# which doeling would you keep?



## Tapsmom (Sep 20, 2011)

This is our first year breeding and our plan is to keep 1 of the 2 doelings we have left. How do you decide? The "Creamsicle" looking one is cuddlier. Who would you choose and why?


----------



## Scottyhorse (Feb 11, 2013)

Honestly, I would keep neither. I would sell them as pet quality doelings and purchase a better doe, personally...


----------



## Tapsmom (Sep 20, 2011)

I am still learning what to look for. What is it about them that is not up to snuff?


----------



## clementegal (May 23, 2013)

Depends what are you breeding for? Show, milk, temperament, color?


----------



## Tapsmom (Sep 20, 2011)

Probably a combination. Temperament, milk, color, show..I guess in that order


----------



## Scottyhorse (Feb 11, 2013)

Their rumps are very steep. You want a goat that has a nice, long, level topline, (which these girls are missing IMO) that blends into a long, flat rump. 

You also what a goat with a good brisket, so a fairly big and wide chest, but not like a boers. 

You also, preferably, want toes that are straight, and don't 'toe out' to the side. 

You want a good capacity (aka barrel) but most young goats don't have very great capacity till after they kid the first time. 

In the front, you want straight legs, and in the back, you want angular legs. 

You want a long neck, sharp withers, and good dairy character.


----------



## Scottyhorse (Feb 11, 2013)

Tapsmom said:


> Probably a combination. Temperament, milk, color, show..I guess in that order


This is what I breed for, and I think this is what people should breed for... IMO. Not in order btw.

A conformationally correct goat that meets and exceeds breed standards. Sure, you can breed for fun, but you should try and improve the breed.

For dairy goats, you also what to breed for an outstanding udder. Teat size, udder texture, milk production, attatchments, etc.

Showability is important, because if a goat seriously fails at a show, they shouldn't be bred IMO. Just for pets.

Temperment is important, I don't want a grumpy goat.

Color, IMO, should be the bottom of the list. I would rather have a herd of all white goats, that were outstanding in there milk abilities, and conformation, than a herd of goats with bad conformation and cool colors.

I guess, if you have pets, it doesn't matter so much, but that's just me.


----------



## ThreeHavens (Oct 20, 2011)

I'd keep the cream colored girl.  But at this point, they are both so pretty, I would keep the one you love most.
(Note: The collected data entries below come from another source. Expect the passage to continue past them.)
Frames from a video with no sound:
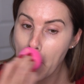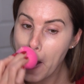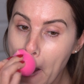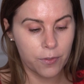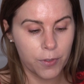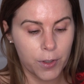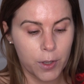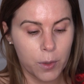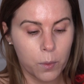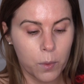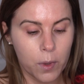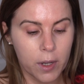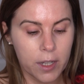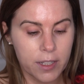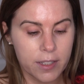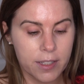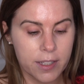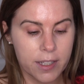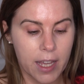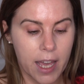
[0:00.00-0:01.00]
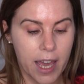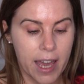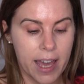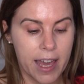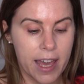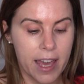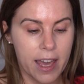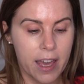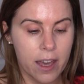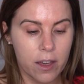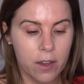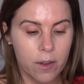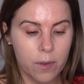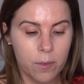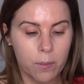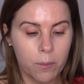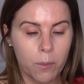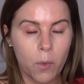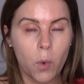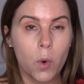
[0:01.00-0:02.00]
If you want a
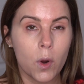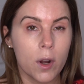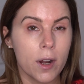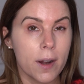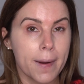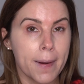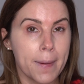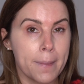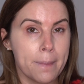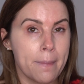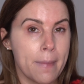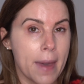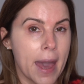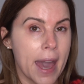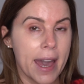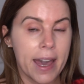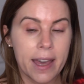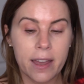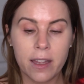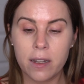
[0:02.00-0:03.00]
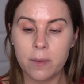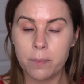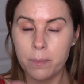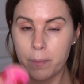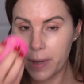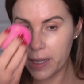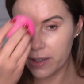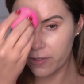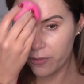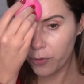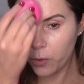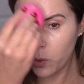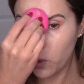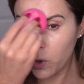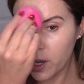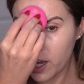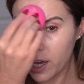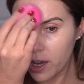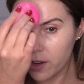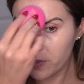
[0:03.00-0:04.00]
more matte but
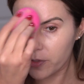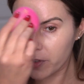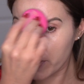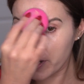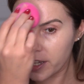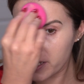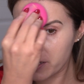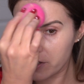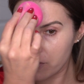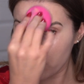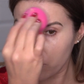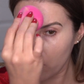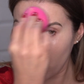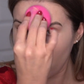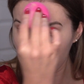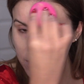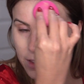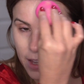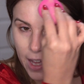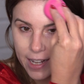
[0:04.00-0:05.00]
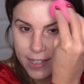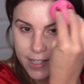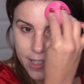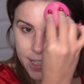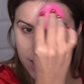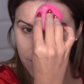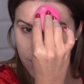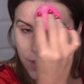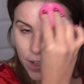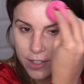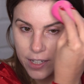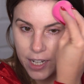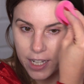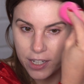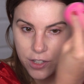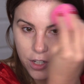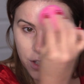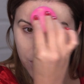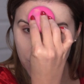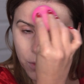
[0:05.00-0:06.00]
full coverage, long lasting
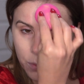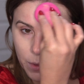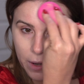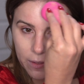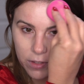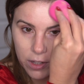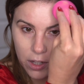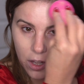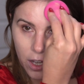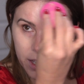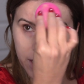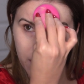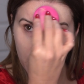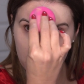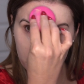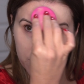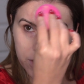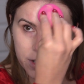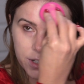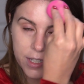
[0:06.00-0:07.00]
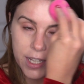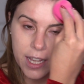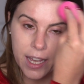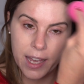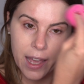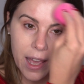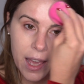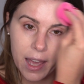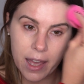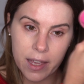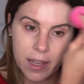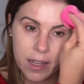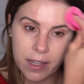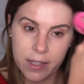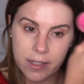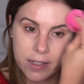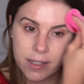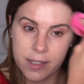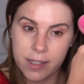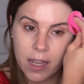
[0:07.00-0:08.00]
foundation, the Revlon Color Stay
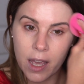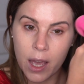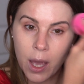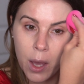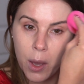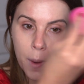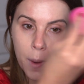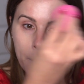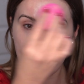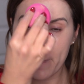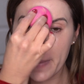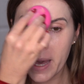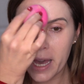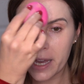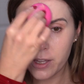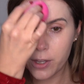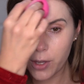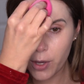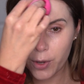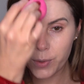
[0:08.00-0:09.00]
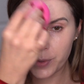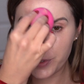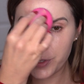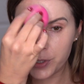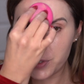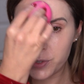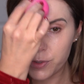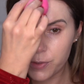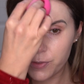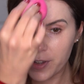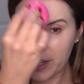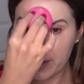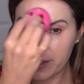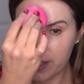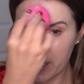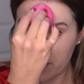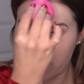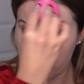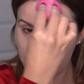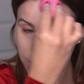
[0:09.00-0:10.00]
is my go-to
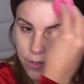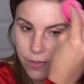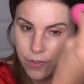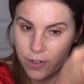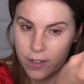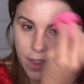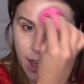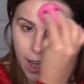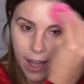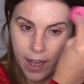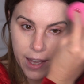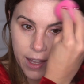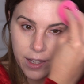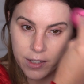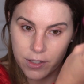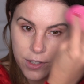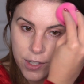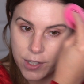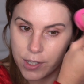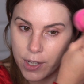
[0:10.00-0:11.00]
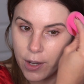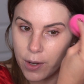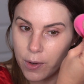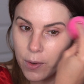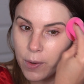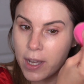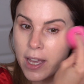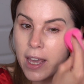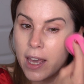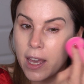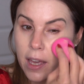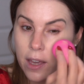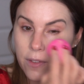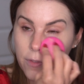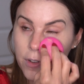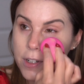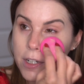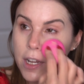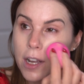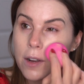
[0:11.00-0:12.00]
foundation for that. So
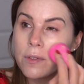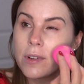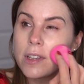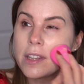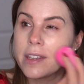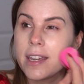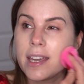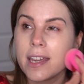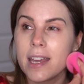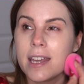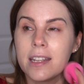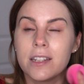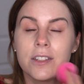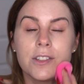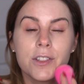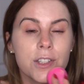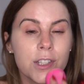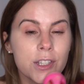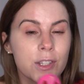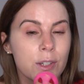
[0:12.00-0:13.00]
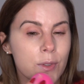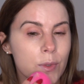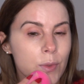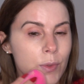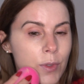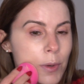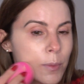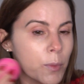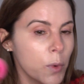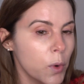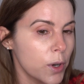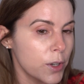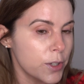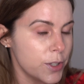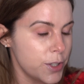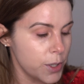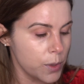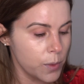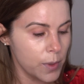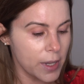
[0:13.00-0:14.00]
if you're not really into the more
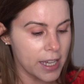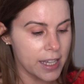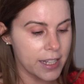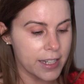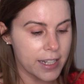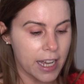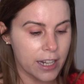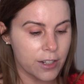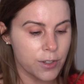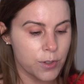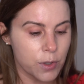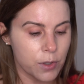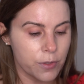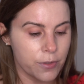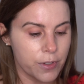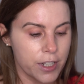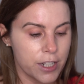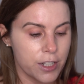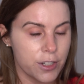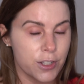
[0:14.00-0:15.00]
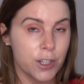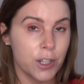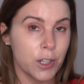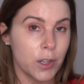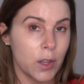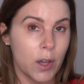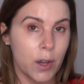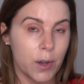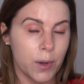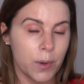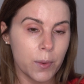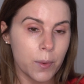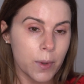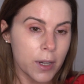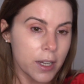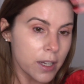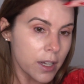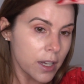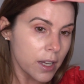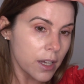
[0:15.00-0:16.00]
dewy natural finish
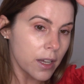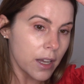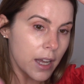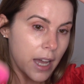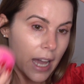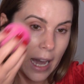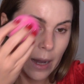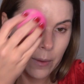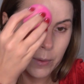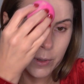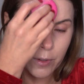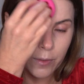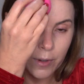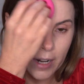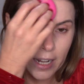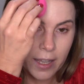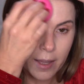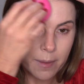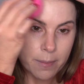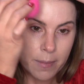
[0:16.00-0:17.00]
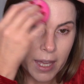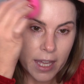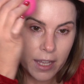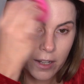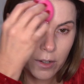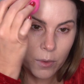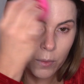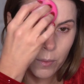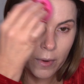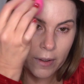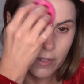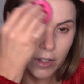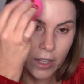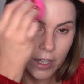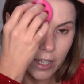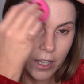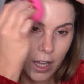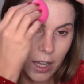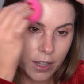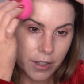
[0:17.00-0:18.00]
glow, I would recommend
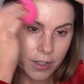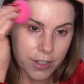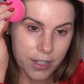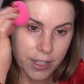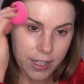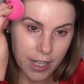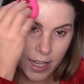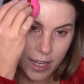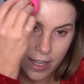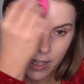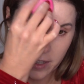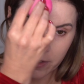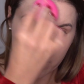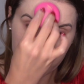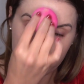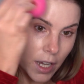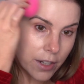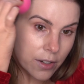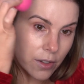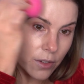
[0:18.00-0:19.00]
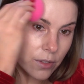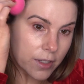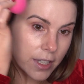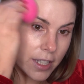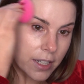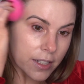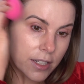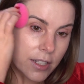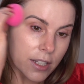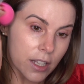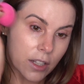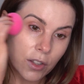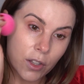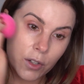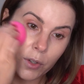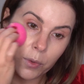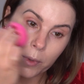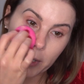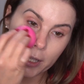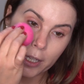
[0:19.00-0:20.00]
Revlon Color Stay. Not only does it
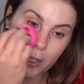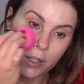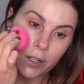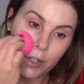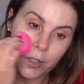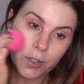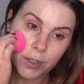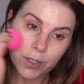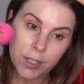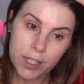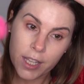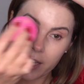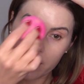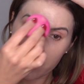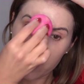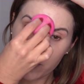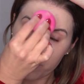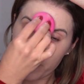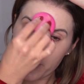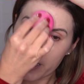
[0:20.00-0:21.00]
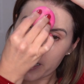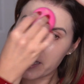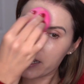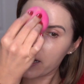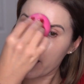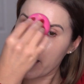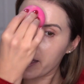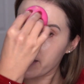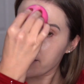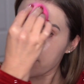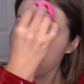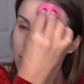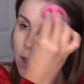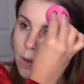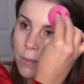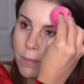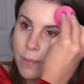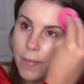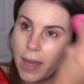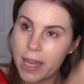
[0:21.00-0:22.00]
look really good on your skin, but it has
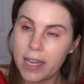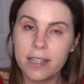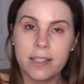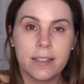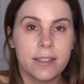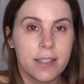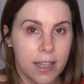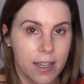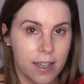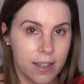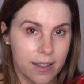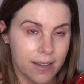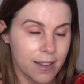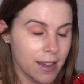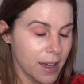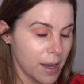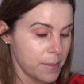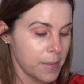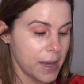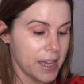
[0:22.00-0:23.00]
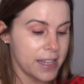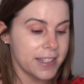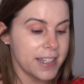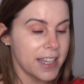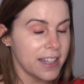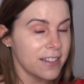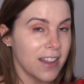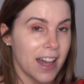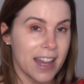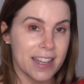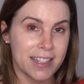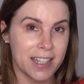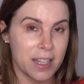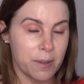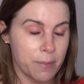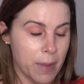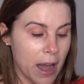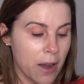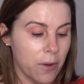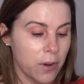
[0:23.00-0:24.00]
amazing, amazing
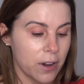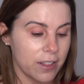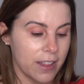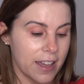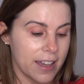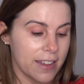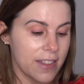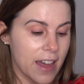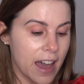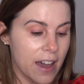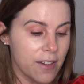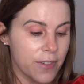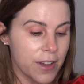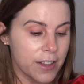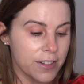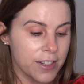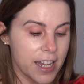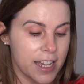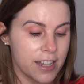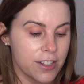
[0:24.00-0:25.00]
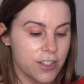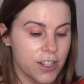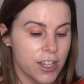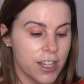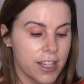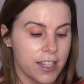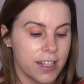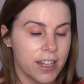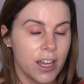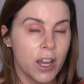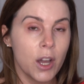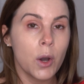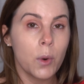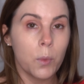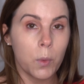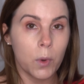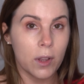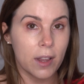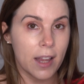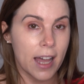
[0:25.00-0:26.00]
lasting power. Like that foundation
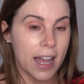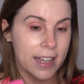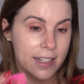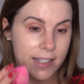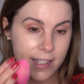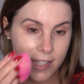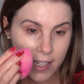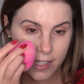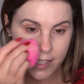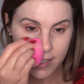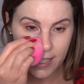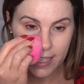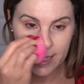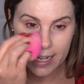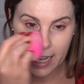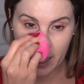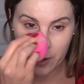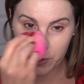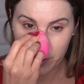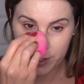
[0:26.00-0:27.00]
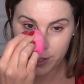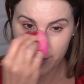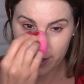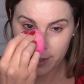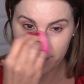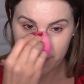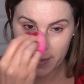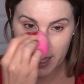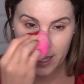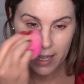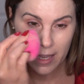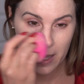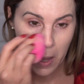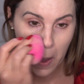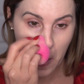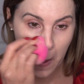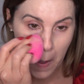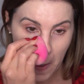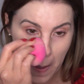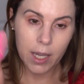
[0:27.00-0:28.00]
will last 16 hours on me
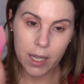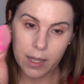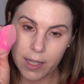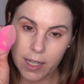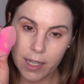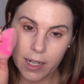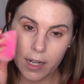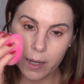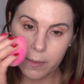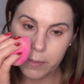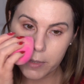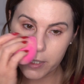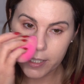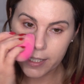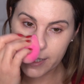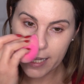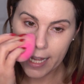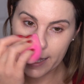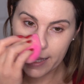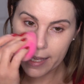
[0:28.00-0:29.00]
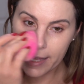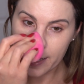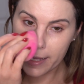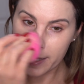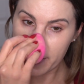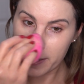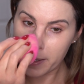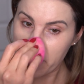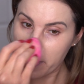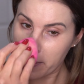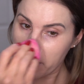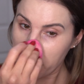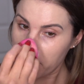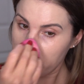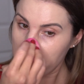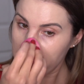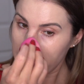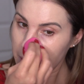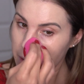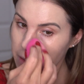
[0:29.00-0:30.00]
and then I'm just taking
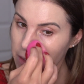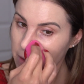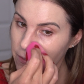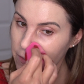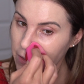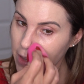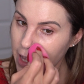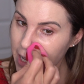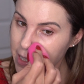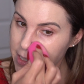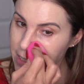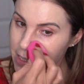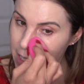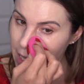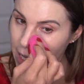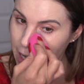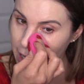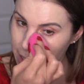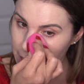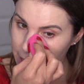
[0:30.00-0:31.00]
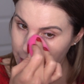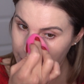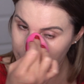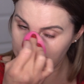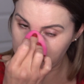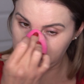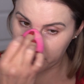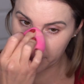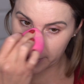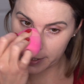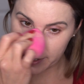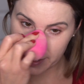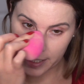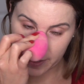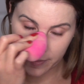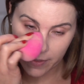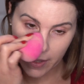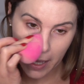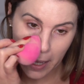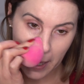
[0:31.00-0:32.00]
the flat side and
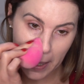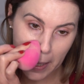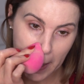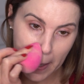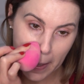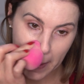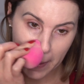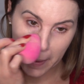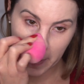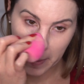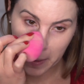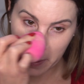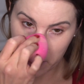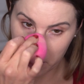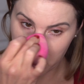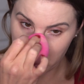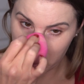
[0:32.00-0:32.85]
blending that here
Goats are tough livestock, and it's a labor of love, so it helps to have lovable herdmembers.


----------



## Tapsmom (Sep 20, 2011)

Thanks for your info. The pictures are not very good. so perhaps if I can get them set up properly we can get a better look. The yellow and white doeling did take first place at the 4H fair..but she was bouncing around while I was taking the picture lol


----------



## KW Farms (Jun 21, 2008)

These does look pretty similar in their strengths and weaknesses. I would go with whichever one you like better...maybe that comes down to personality or color.


----------



## Scottyhorse (Feb 11, 2013)

Yeah, try getting some new pictures. If you are just starting out, they might not be bad foundation does, but if you are wanting to show more, sell the kids for more, etc, you might be better off buying a doe that is a little more conformationally correct


----------



## Tapsmom (Sep 20, 2011)

We decided to keep the gold doeling. She actually took first place at the Goshen Fair last weekend as did her Mom. ADGA is holding a class in MA on Nov 2nd that I will also be attending to learn more about what to look for. 
Here are more pics of the one we kept:



The far right was the gold doeling in first, the second place is the sister of the other doe at the beginning of this thread 

This is the gold doeling's mom



..and this is what happens at the end of a long day of showing


----------



## AmyBoogie (May 20, 2013)

The sleeping kid and goat is ridiculously cute 
I'm glad your decision was made and Congrats on the wins!


----------



## flannelberry (Jun 3, 2012)

I agree - the sleeping kids are adorable and congrats on the wins. Good job the cuddly one is the keeper!


----------



## Scottyhorse (Feb 11, 2013)

They look very nice in those pictures  Congrats on the wins! I know how hard it can be to set them up some times... *rolls eyes*


----------



## Jessica84 (Oct 27, 2011)

Ohhh yeah just by that pic she would have been a lifer here


----------



## Plumpers (Sep 8, 2013)

I would keep the "creamcicle" I you were planning on showing,because of the slope of the back to the butt is not as sloped as the darker one and that lesser slope is one of the things the judges look for I hear.


----------



## Tenacross (May 26, 2011)

I really like the picture of the girls showing those NDs. Thanks for sharing.


----------



## Used2bmimi (Oct 3, 2012)

Aaack! Too cute for words and the main reason I love goats so much! They are a natural with kids. Good choice to keep the creamsicle doe. She is very pretty and clearly a part of the family.


----------